Par dernières conclusions remises au greffe et notifiées par le Rpva le 11 juillet 2023, auxquelles il est renvoyé pour l'exposé des moyens conformément aux dispositions de l'article 455 du code de procédure civile, la Selarl PJA prise en la personne de Me [W], en sa qualité de mandataire liquidateur de la société [Localité 13] Agricole, demande à la cour de :
- Confirmer le jugement rendu par le conseil de prud'hommes de Dreux le 13 décembre 2022,
- Déclarer irrecevables comme prescrites les demandes de M. [S] pour les rappels de salaire antérieurs au 23 septembre 2017,
- Déclarer mal fondée sa demande en résiliation judiciaire de son contrat de travail et en conséquence le débouter de l'ensemble de ses demandes financières,
- Condamner M. [S] au paiement d'une somme de 5 000 euros au titre de l'article 700 du code de procédure civile ainsi qu'aux entiers dépens.
MOTIFS
Sur la résiliation judiciaire du contrat de travail
M. [S] soutient que la société [Localité 13] Agricole n'a pas respecté deux de ses obligations essentielles à savoir celle de fournir du travail à son salarié et celle de payer son salarié. Il considère que la résiliation judiciaire de son contrat de travail est fondée eu égard à ces deux manquements de la société [Localité 13] Agricole qui présentent une gravité telle que la poursuite du contrat est rendu impossible.
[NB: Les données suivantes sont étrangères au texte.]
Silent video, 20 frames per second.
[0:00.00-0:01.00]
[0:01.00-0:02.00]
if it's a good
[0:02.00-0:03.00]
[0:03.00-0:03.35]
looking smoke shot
Le mandataire liquidateur de la société [Localité 13] Agricole objecte que la partie de salaire impayée résulte d'un abandon volontaire et spontané de M. [S] et que bien que l'activité de vente de tracteurs ait décliné, la vente de matériels agricoles et de tracteurs d'occasion a perduré, et qu'ainsi M. [S] avait effectivement du travail fourni par la société [Localité 13] Agricole. Ainsi, il considère que l'employeur n'a nullement manqué à ses obligations contractuelles et que M. [S] doit être débouté de sa demande de résiliation judiciaire de son contrat de travail.
**
Lorsque le salarié demande la résiliation du contrat de travail, il doit apporter la démonstration de manquements de l'employeur à l'exécution de ses obligations contractuelles et que ces manquements présentent une gravité suffisante pour empêcher la poursuite de la relation de travail.
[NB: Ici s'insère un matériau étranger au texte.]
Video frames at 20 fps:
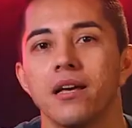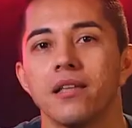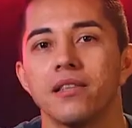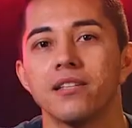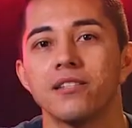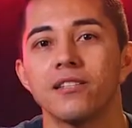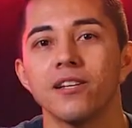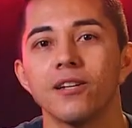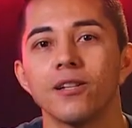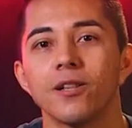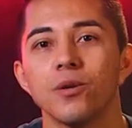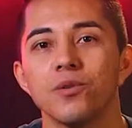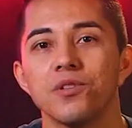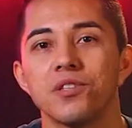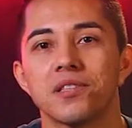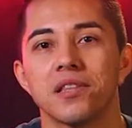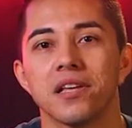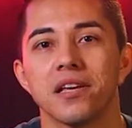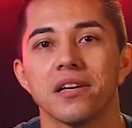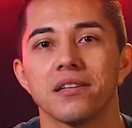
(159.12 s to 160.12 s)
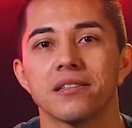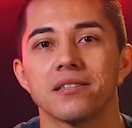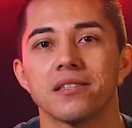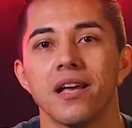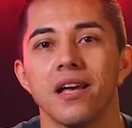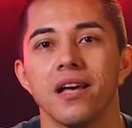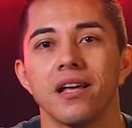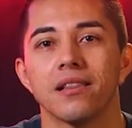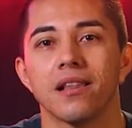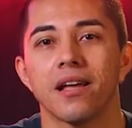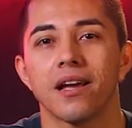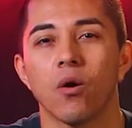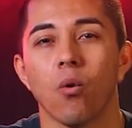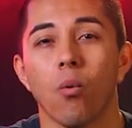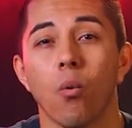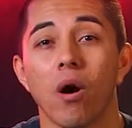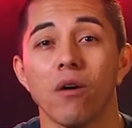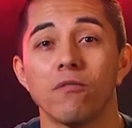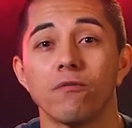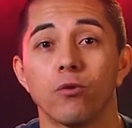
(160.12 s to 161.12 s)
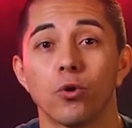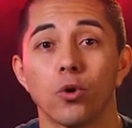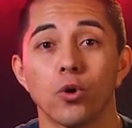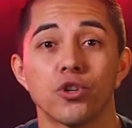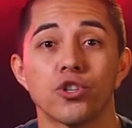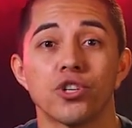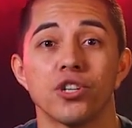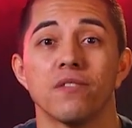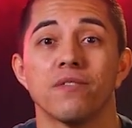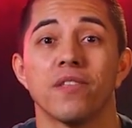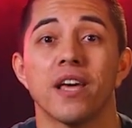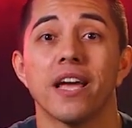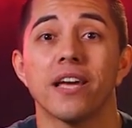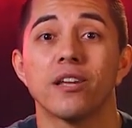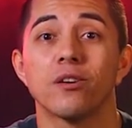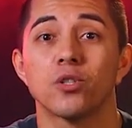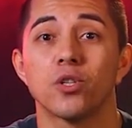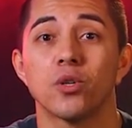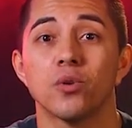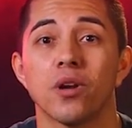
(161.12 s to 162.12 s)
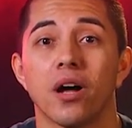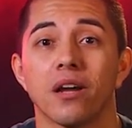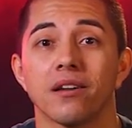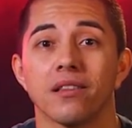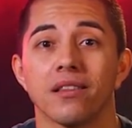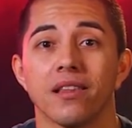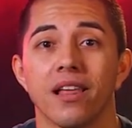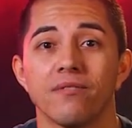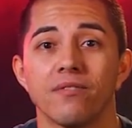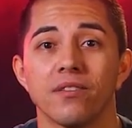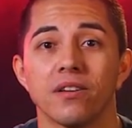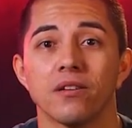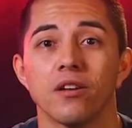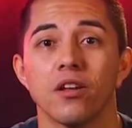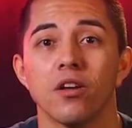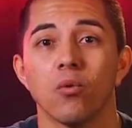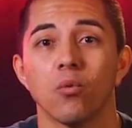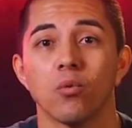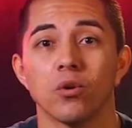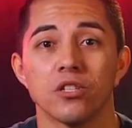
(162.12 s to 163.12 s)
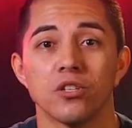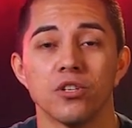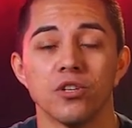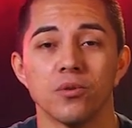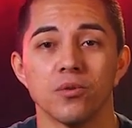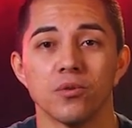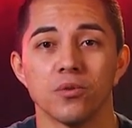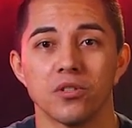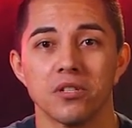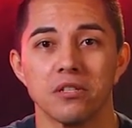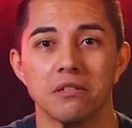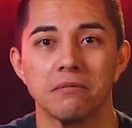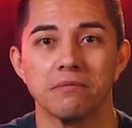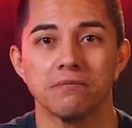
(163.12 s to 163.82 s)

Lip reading: This includes things like what version of the 802.11 was used.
Si les manquements sont établis et présentent un degré de gravité suffisant, la résiliation est alors prononcée aux torts de l'employeur et produit les effets d'un licenciement sans cause réelle et sérieuse. La résiliation produit effet au jour où le juge la prononce si à cette date, le salarié est toujours au service de son employeur (et en cas d'arrêt confirmatif, à la date du jugement de première instance).
Si en revanche le salarié a été licencié à la date du prononcé de la résiliation, alors c'est à la date d'envoi de la notification du licenciement qu'est fixée la prise d'effet de la résiliation judiciaire.
Si les manquements invoqués par le salarié ne sont pas établis ou ne présentent pas un caractère de gravité suffisant, alors le juge doit débouter le salarié de sa demande.
Selon l'article L. 1221-1 du code du travail, le contrat de travail, qui est un contrat synallagmatique, impose à l'employeur de fournir du travail au salarié et au salarié de se tenir à la disposition de l'employeur.
Il appartient à l'employeur de fournir un travail au salarié qui se tient à sa disposition et de payer la rémunération (Soc., 11 mai 2022, n°20-18.372 ; Soc., 23 octobre 2013, n°12-14.237).
Sur l'obligation de fournir une prestation de travail
M. [S] soutient qu'en raison des difficultés économiques de la société [Localité 13] Agricole, cette dernière s'est vue retirer plusieurs mandats de représentation de marchés agricoles et que de fait il s'est trouvé privé de matériel neuf à vendre et ne pouvait donc pas exercer ses fonctions de représentant d'activité. De plus, il soutient que l'activité du magasin de [Localité 13] a fortement décliné et que les clients étaient devenus rares, qu'ainsi, en tant que responsable adjoint du magasin, il n'avait plus de tâches et plus d'activités proposées par la société [Localité 13] Agricole.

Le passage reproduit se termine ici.